More advanced users can try the Azure Cognitive Service with visual drag and drop tools for AML development . Reference implementations provided in Jupyter notebooks “walk data scientists through the steps to upload training data to Azure Blob Storage, run a transfer learning experiment, convert the trained model to be compatible with the developer kit platform, and deploy via Azure IoT Edge,” says Microsoft.

Finally, more advanced developers can use the kit’s extension for Visual Studio Code, which offers sample Python modules, pre-built Azure IoT deployment configurations, and Dockerfiles for container creation and deployment. Visual Studio Code can also add business logic to existing Azure solutions based on camera input sent via Azure IoT Hub to transform the image data into normalized data streams using Azure Stream Analytics.

 
Qualcomm Vision Intelligence Platform and other hardware details

We covered the higher-end QCS605 version of the Qualcomm Vision Intelligence Platform last November with a story on Intrinsyc’s QCS605-based Open-Q 605 SBC. The quad-core QCS605 has 8x Kryo 300 CPU cores, two of which are 2.5GHz “gold” cores equivalent to Cortex-A75 and the other six 1.7GHz “silver” cores like the Cortex-A55. The quad-core QCS603 on the Microsoft kit is identical except that it offers only 2x of the 1.7GHz “Silver” cores instead of six.

Both Vision Intelligence Platform SoCs feature an Adreno 615 GPU, a Hexagon 685 DSP with Hexagon vector extensions (“HVX”), and a Spectra 270 ISP. All these chips are part of the Qualcomm AI Engine built around the Qualcomm Snapdragon Neural Processing Engine (NPE) software framework, which enables analysis, optimization, and debugging tools for developing with Tensorflow, Caffe, and Caffe2 frameworks.



Vision AI Developer Kit detail views
(click image to enlarge)

The Vision AI Developer Kit is built around Qualcomm’s Altek-built Vision Intelligence 300 Platform, also referred to as the EIC MS Vision 500 smart camera. The device backs up the Yocto Linux driven QCS603 SoC with 4GB LPDDR4. For storage, there’s 16GB eMMC and a microSD slot.

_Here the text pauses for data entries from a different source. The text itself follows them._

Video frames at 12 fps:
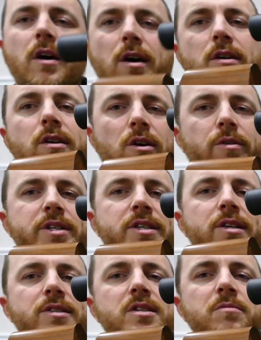it
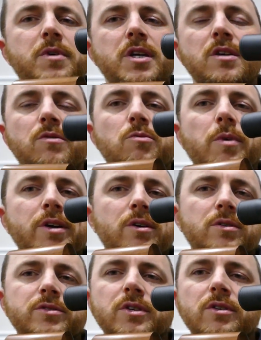tends to be, you would want to
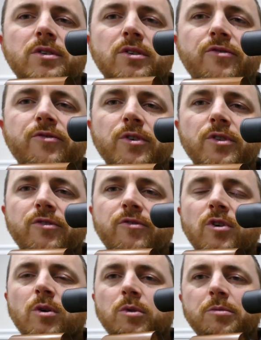hold it a little further
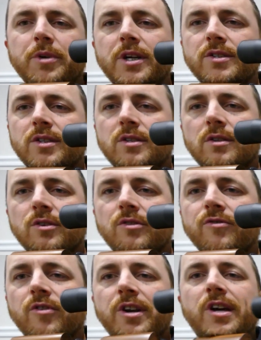forward because it's a little
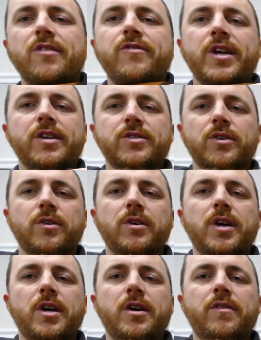front heavy, so
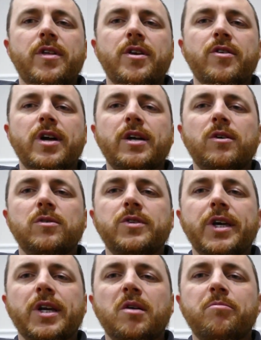then you're not
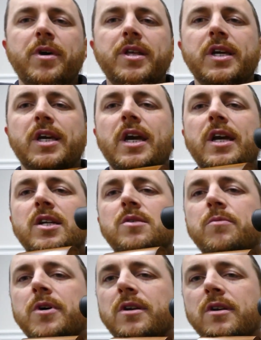holding it up by the gauge.
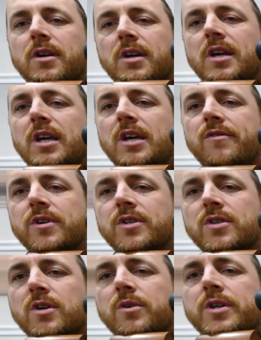But even
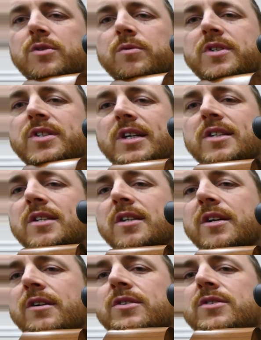so, it's recessed in
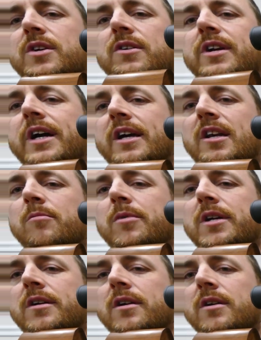there, so you're not going to be,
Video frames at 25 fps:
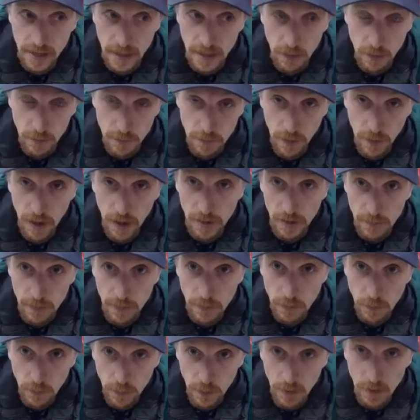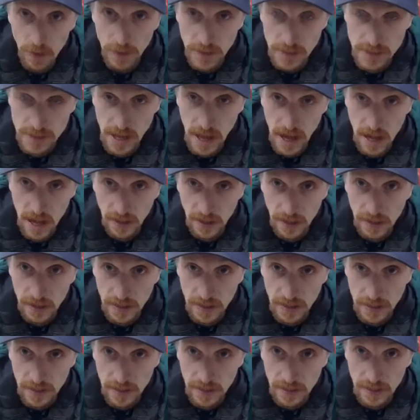it would probably be really
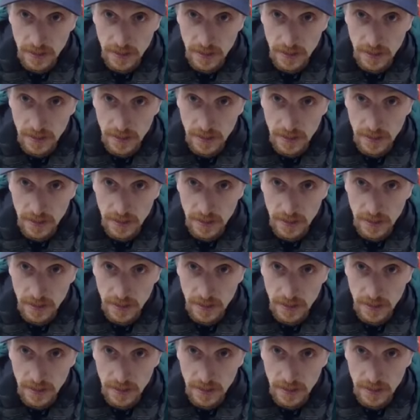solid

The centerpiece is an 8-megapixel camera with 4K UHD support and a four-microphone array. The device also provides a dual-band 802.11b/g/n radio, audio I/O jacks, an HDMI port, and LEDs. For power, there’s a USB Type-C port and a 1550mAh battery. The device can swivel on its base, enabling multiple mounting options.


AWS DeepLens

The VentureBeat story that alerted us to the Vision AI Developer Kit compares the kit to Amazon’s $249, 4-megapixel AWS DeepLens camera. The DeepLens runs Ubuntu on an Intel Cherry Trail SoC.

 
Further information

The eInfochips/Altek Vision AI Developer Kit is available for $249 on this Arrow shopping page. More information may be found in Microsoft’s Vision AI Developer Kit shipment announcement, as well as the product page and GitHub page. Altek also has its own product page for the kit, which it calls the AI Camera by Altek.